§ RECORDS FOR THE TASK:
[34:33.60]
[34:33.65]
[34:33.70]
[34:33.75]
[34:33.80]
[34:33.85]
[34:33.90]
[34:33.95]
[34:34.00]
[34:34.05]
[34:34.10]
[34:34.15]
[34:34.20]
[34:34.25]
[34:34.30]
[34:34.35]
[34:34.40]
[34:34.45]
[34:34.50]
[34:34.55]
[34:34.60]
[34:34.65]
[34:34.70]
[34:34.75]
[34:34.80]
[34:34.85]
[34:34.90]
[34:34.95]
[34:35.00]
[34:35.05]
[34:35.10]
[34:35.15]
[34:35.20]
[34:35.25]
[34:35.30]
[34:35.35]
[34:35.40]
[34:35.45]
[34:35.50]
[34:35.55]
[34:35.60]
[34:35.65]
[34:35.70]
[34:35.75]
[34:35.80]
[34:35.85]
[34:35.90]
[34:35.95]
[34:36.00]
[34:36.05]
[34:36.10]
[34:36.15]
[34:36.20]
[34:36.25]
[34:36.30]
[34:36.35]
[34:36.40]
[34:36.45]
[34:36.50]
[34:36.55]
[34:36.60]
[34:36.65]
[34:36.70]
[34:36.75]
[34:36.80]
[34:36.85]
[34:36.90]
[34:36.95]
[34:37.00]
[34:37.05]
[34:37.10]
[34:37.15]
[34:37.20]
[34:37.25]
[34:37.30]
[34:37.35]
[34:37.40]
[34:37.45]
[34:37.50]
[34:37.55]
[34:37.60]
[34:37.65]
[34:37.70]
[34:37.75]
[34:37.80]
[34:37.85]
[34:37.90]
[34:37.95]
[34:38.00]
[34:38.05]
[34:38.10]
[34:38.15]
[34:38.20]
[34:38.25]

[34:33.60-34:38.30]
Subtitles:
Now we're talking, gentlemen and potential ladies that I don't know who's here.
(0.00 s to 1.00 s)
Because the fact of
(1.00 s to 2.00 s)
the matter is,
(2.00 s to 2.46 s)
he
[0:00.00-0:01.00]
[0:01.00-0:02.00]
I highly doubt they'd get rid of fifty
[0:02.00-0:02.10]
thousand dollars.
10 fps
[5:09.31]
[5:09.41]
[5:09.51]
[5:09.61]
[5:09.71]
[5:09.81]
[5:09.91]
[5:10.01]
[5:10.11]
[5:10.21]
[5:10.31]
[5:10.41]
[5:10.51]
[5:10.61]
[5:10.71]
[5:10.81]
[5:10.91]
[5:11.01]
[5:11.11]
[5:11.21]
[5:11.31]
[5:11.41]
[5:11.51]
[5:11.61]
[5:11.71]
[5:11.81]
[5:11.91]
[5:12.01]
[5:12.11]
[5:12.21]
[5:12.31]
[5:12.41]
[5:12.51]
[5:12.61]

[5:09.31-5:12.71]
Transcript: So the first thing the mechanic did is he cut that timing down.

§ DIRECTIONS: Starting from the line with "[0:01.00-0:02.00]", write out every remaining line of the data above exactly, the final line included, and nothing before it.

§ REPLY:
[0:01.00-0:02.00]
I highly doubt they'd get rid of fifty
[0:02.00-0:02.10]
thousand dollars.
10 fps
[5:09.31]
[5:09.41]
[5:09.51]
[5:09.61]
[5:09.71]
[5:09.81]
[5:09.91]
[5:10.01]
[5:10.11]
[5:10.21]
[5:10.31]
[5:10.41]
[5:10.51]
[5:10.61]
[5:10.71]
[5:10.81]
[5:10.91]
[5:11.01]
[5:11.11]
[5:11.21]
[5:11.31]
[5:11.41]
[5:11.51]
[5:11.61]
[5:11.71]
[5:11.81]
[5:11.91]
[5:12.01]
[5:12.11]
[5:12.21]
[5:12.31]
[5:12.41]
[5:12.51]
[5:12.61]

[5:09.31-5:12.71]
Transcript: So the first thing the mechanic did is he cut that timing down.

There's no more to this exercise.